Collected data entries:
Content starts
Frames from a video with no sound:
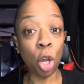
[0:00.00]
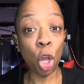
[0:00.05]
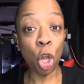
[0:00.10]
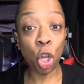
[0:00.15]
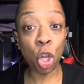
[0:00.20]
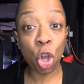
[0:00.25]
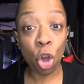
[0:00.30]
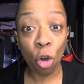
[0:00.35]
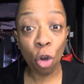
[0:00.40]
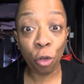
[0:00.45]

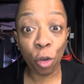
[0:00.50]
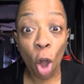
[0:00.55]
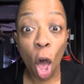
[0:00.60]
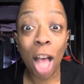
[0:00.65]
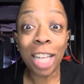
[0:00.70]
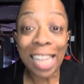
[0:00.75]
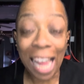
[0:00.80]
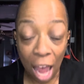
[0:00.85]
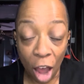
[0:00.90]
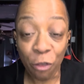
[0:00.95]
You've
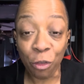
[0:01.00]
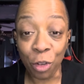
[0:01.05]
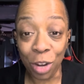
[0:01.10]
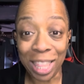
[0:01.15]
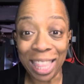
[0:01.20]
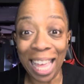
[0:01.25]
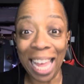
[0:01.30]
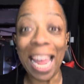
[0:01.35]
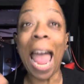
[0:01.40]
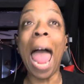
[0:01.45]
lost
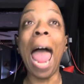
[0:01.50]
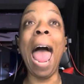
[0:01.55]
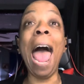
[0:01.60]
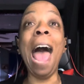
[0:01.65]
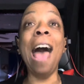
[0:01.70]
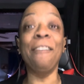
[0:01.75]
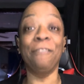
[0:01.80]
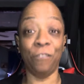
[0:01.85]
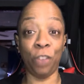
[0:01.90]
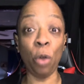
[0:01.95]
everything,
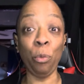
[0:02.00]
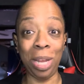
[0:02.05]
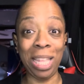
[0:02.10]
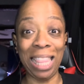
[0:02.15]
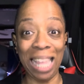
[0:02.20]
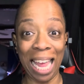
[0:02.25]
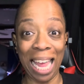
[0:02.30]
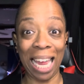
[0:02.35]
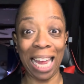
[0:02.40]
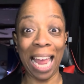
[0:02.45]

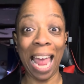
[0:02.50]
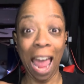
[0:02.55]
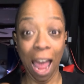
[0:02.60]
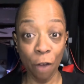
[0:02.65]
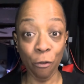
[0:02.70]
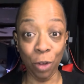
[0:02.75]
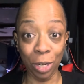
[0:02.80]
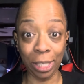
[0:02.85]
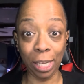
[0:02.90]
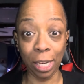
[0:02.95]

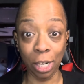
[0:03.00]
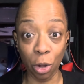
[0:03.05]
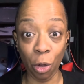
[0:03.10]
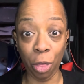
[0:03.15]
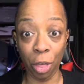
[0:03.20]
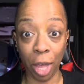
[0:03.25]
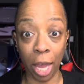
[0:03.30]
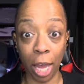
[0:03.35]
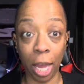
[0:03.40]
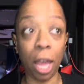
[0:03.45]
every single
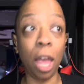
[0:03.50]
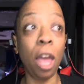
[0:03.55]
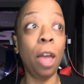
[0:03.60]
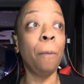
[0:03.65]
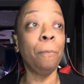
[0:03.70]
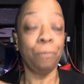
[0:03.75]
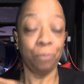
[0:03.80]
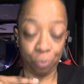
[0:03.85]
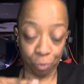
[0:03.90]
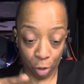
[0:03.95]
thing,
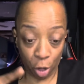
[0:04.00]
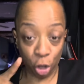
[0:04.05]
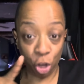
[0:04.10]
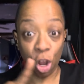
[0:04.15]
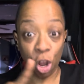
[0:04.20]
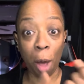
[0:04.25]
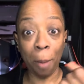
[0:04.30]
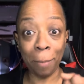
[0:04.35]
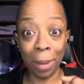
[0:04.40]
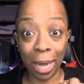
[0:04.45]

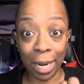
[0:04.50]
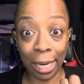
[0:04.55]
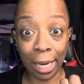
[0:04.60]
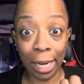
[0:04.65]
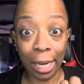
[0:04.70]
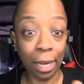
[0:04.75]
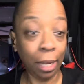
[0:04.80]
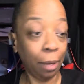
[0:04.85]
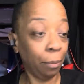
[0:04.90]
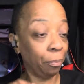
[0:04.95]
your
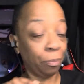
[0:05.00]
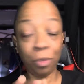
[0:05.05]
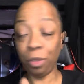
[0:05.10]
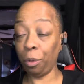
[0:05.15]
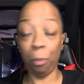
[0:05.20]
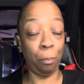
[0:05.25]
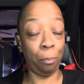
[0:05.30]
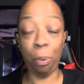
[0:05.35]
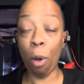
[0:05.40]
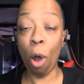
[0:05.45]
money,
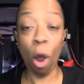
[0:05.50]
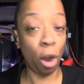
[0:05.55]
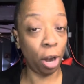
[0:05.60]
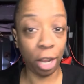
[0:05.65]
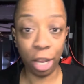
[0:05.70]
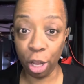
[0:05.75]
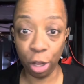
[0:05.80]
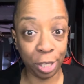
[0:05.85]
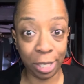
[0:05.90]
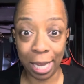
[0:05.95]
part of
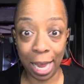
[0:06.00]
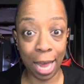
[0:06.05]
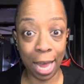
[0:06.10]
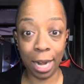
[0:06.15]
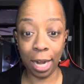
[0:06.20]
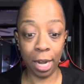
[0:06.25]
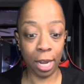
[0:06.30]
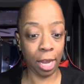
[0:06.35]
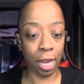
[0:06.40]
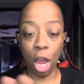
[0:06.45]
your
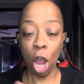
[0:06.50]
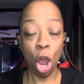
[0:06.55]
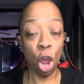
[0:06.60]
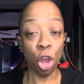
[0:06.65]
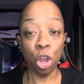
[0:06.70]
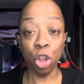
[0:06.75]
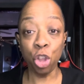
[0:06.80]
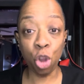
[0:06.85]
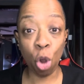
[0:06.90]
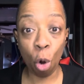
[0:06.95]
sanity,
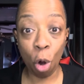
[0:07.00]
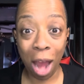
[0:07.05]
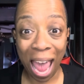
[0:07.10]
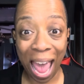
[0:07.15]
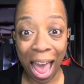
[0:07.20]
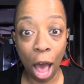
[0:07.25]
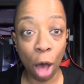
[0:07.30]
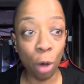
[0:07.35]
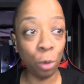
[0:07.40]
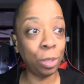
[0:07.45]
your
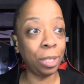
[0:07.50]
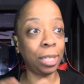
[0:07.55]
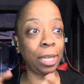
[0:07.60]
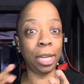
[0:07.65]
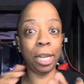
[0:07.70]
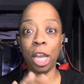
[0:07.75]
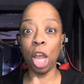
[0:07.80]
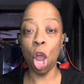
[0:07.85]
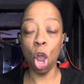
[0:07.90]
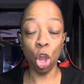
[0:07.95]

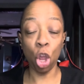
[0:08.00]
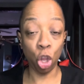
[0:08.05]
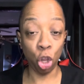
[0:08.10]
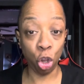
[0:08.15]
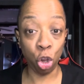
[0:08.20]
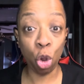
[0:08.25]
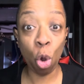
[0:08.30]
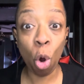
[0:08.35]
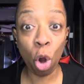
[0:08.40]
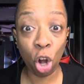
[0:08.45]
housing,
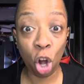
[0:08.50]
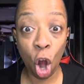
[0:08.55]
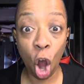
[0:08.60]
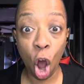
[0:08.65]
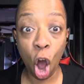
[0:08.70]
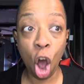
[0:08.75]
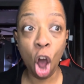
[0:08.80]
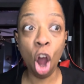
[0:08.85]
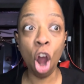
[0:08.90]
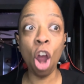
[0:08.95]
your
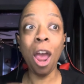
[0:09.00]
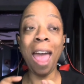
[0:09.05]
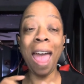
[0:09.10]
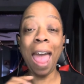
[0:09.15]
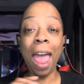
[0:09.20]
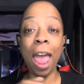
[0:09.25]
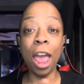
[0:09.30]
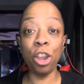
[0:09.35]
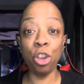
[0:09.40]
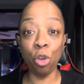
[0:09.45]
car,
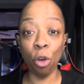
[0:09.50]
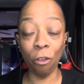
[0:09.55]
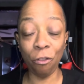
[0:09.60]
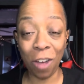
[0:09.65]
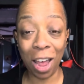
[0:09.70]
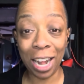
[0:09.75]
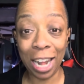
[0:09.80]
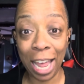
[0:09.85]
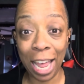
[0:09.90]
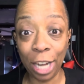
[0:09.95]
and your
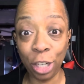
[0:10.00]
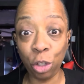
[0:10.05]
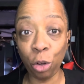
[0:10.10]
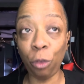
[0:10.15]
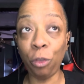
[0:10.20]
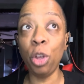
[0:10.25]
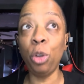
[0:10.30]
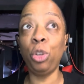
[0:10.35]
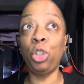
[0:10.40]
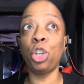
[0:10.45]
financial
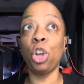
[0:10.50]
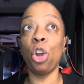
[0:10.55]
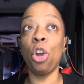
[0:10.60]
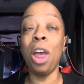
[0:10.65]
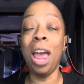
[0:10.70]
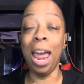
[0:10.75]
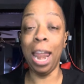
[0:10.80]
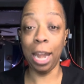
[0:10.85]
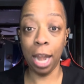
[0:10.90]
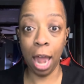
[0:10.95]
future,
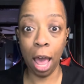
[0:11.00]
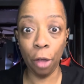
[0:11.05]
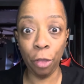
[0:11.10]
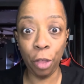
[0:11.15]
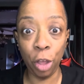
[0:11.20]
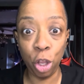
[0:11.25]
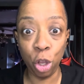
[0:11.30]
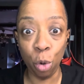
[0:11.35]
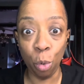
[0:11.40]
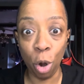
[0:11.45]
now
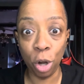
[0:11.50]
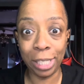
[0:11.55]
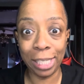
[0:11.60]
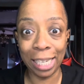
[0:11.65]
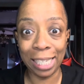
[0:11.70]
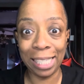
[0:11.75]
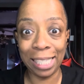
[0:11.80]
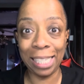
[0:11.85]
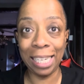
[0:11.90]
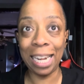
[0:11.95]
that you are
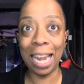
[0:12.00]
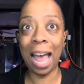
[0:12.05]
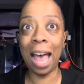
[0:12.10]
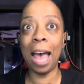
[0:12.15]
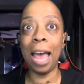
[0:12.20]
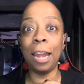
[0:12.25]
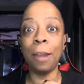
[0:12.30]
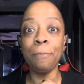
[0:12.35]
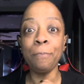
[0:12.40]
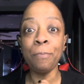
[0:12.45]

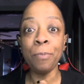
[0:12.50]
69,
Content ends
Content starts
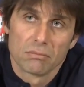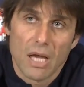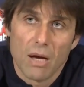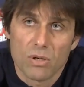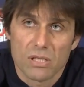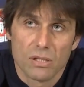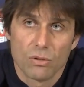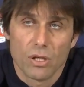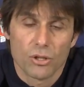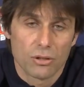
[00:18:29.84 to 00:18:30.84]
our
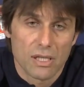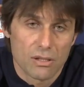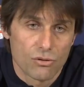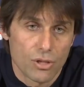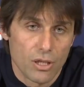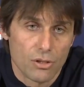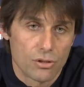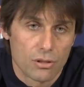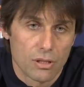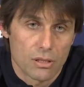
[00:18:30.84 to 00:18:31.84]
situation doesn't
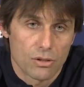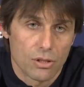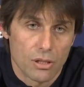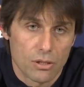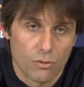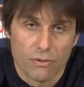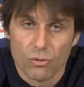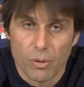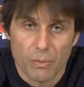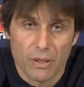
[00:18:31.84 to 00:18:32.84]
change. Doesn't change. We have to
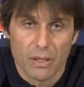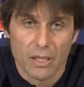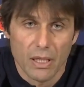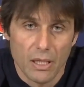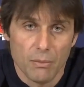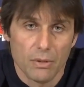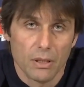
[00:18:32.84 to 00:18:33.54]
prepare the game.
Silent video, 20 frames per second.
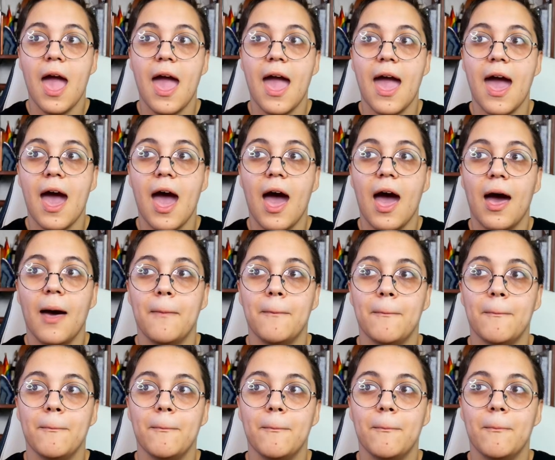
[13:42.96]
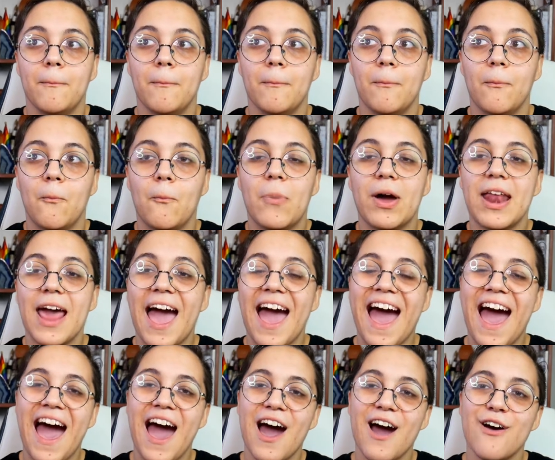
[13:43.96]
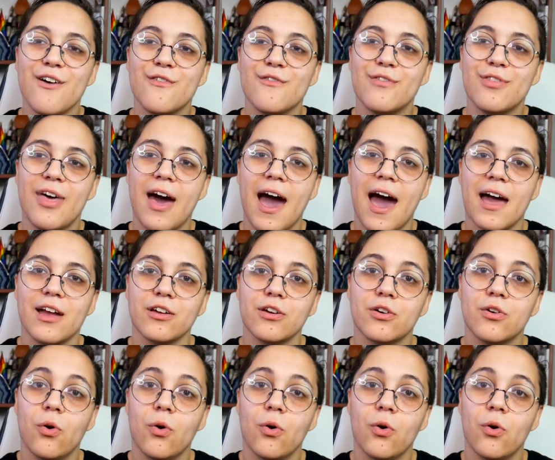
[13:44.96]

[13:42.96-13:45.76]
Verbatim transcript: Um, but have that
Content ends
§ Instructions for the task
Copy each line above that has the word "video".

§ Output for this exercise
Frames from a video with no sound:
Silent video, 20 frames per second.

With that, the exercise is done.